There are three types of oplocks:

  • An exclusive oplock allows a client to open a file for exclusive access and allows the client to perform arbitrary buffering.
  • A batch oplock allows a client to keep a file open on the server even though the local accessor on the client machine has closed the file.
  • A Level II oplock indicates that there are multiple readers of a file and no writers.

When a client opens a file, it requests that the server grant it a particular type of oplock on the file. The response from the server indicates the type of oplock that is granted to the client. The client uses the granted oplock type to adjust its buffering policy.

Oplock Break: An unsolicited request that is sent by an SMB 2.0 Protocol server to an SMB 2.0 Protocol client to inform the client to change the oplock level for a file.

Sequence Number: A number that uniquely identifies a request and response that is sent on an SMB 2.0 Protocol connection.
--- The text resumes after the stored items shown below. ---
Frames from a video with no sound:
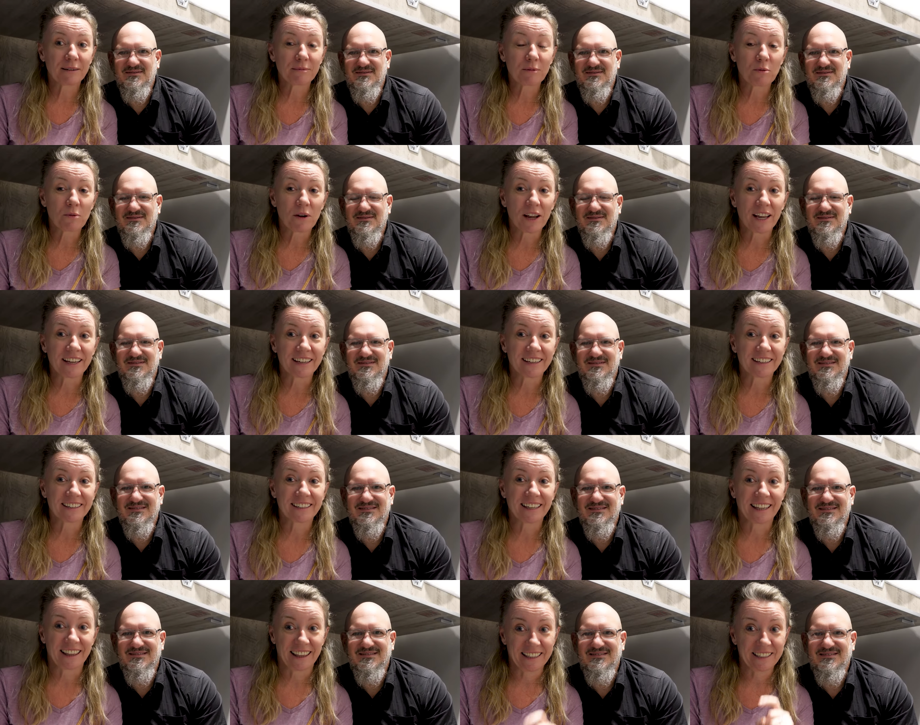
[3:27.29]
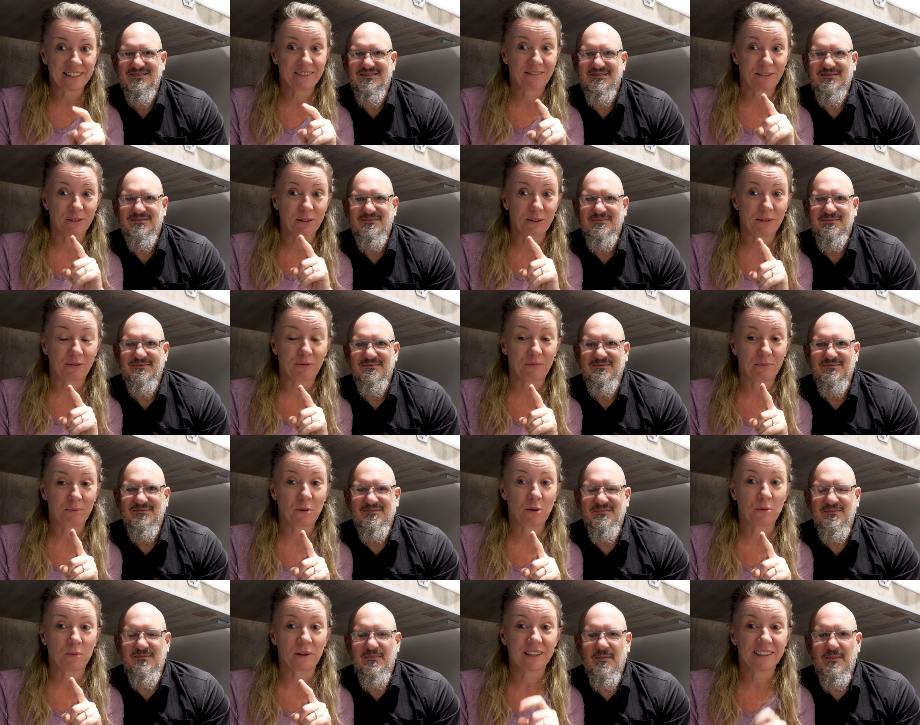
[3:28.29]
Speaker 1: I'm awake, at least for the
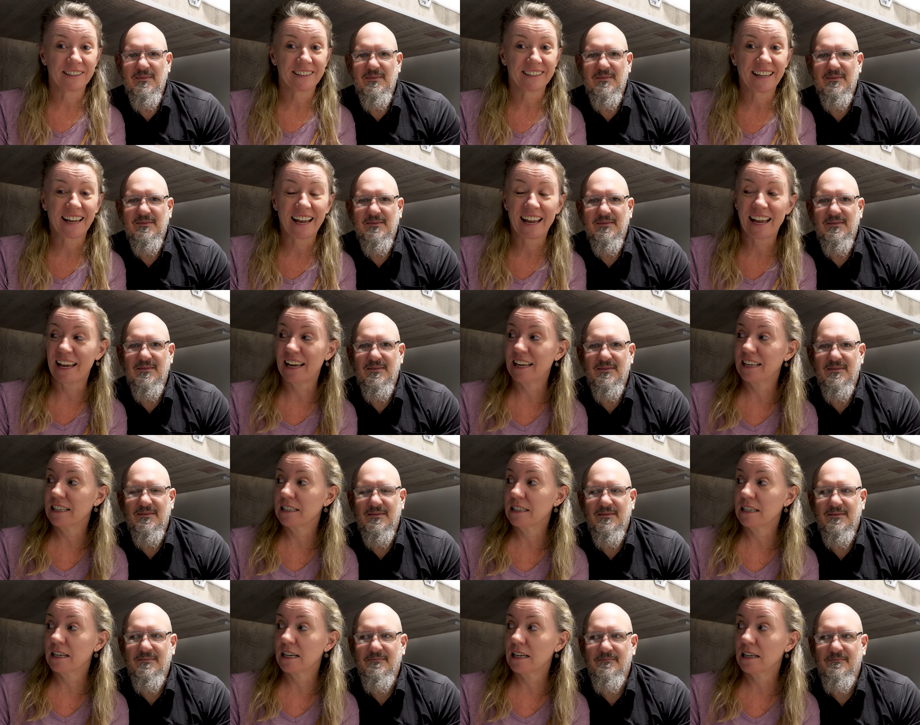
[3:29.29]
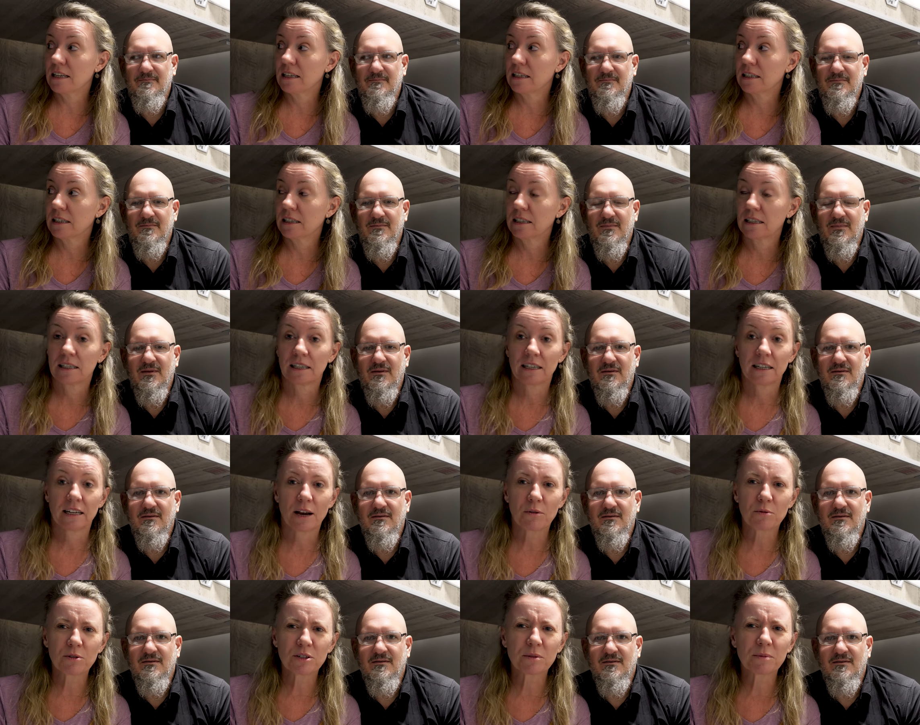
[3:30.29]
moment. And
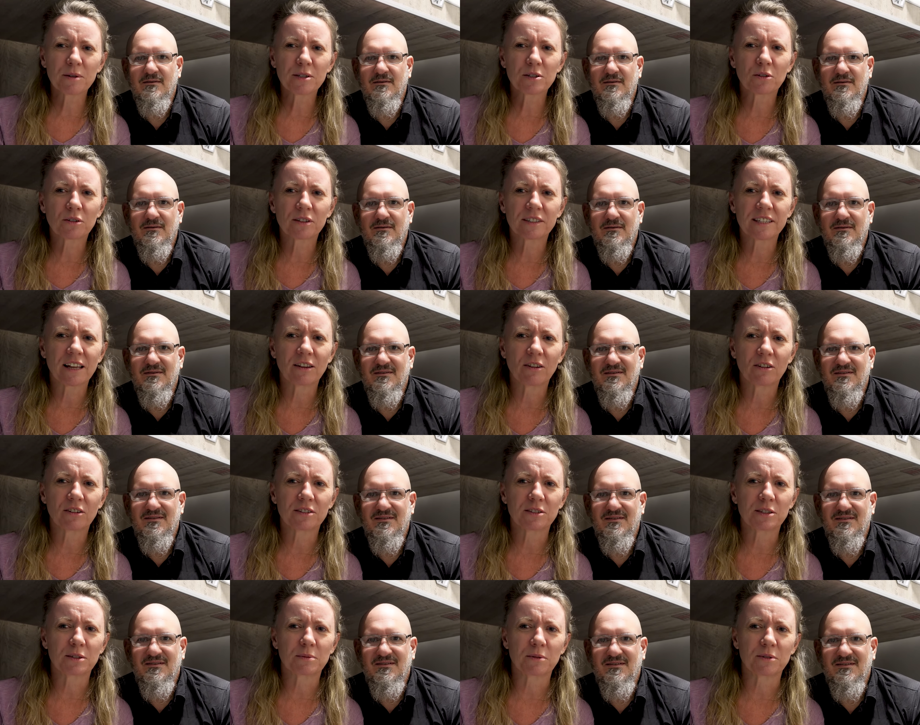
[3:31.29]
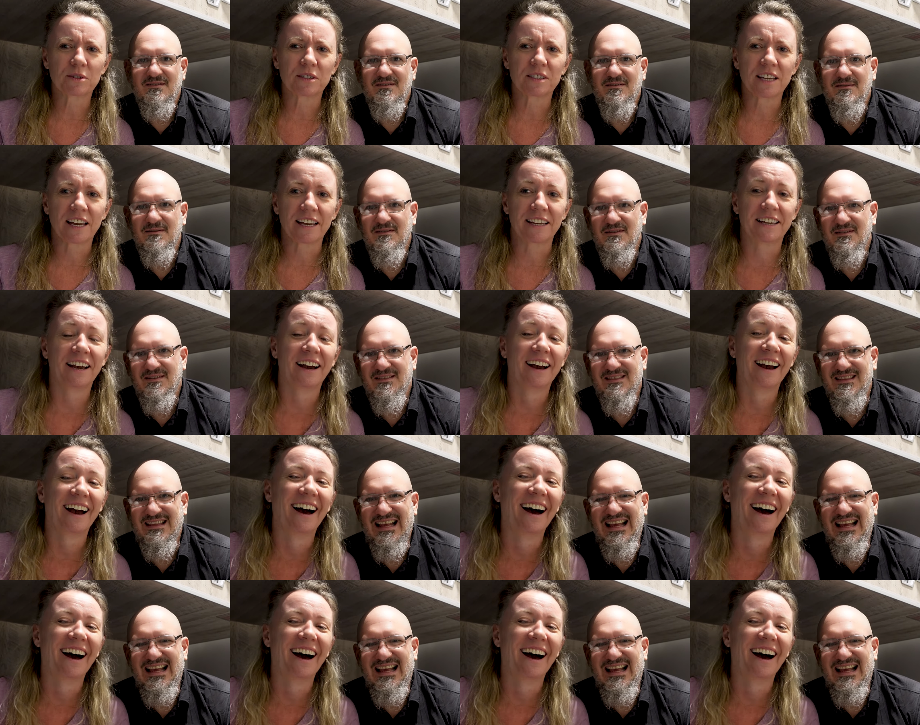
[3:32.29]
I wish somebody told us how long this is supposed to take.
For a description of how sequence numbers are allocated, see sections 3.2.1.1 and 3.3.1.2.

Session: An authenticated context that is established between an SMB 2.0 Protocol client and an SMB 2.0 Protocol server over an SMB 2.0 Protocol connection for a specific security principal. There could be multiple active sessions over a single SMB 2.0 Protocol connection. The SessionId field in the SMB2 packet header (section 2.2.1) distinguishes the various sessions.

Share: A local resource that is offered by an SMB 2.0 Protocol server for access by SMB 2.0 Protocol clients over the network. The SMB 2.0 Protocol defines three types of shares: file (or disk) shares, which represent a directory tree and its included files; pipe shares, which expose access to named pipes; and print shares, which provide access to print resources on the server. A pipe share as defined by the SMB 2.0 Protocol must always have the name "IPC$". A pipe share must only allow named pipe operations and DFS referral requests to itself.

Symbolic Link: A symbolic link is a reparse point that points to another file system object. The object being pointed to is called the target. Symbolic links are transparent to users; the links appear as normal files or directories, and can be acted upon by the user or application in exactly the same manner. Symbolic links can be created using the FSCTL_SET_REPARSE_POINT request as specified in [MS-FSCC] section 2.3.53. They can be deleted using the FSCTL_DELETE_REPARSE_POINT request as specified in section 2.3.7 of [MS-FSCC]. Symbolic links are available in NTFS starting with Windows Vista and Windows Server 2008. Implementing symbolic links is optional for a server.

Tree Connect: A connection by a specific session on an SMB 2.0 Protocol client to a specific share on an SMB 2.0 Protocol server over an SMB 2.0 Protocol connection. There could be multiple tree connects over a single SMB 2.0 Protocol connection. The TreeId field in the SMB2 packet header (section 2.2.1) distinguishes the various tree connects.

WorldSid: A SID with the specific value of S-1-1-0.

MAY, SHOULD, MUST, SHOULD NOT, MUST NOT: These terms (in all caps) are used as described in [RFC2119]. All statements of optional behavior use either MAY, SHOULD, or SHOULD NOT.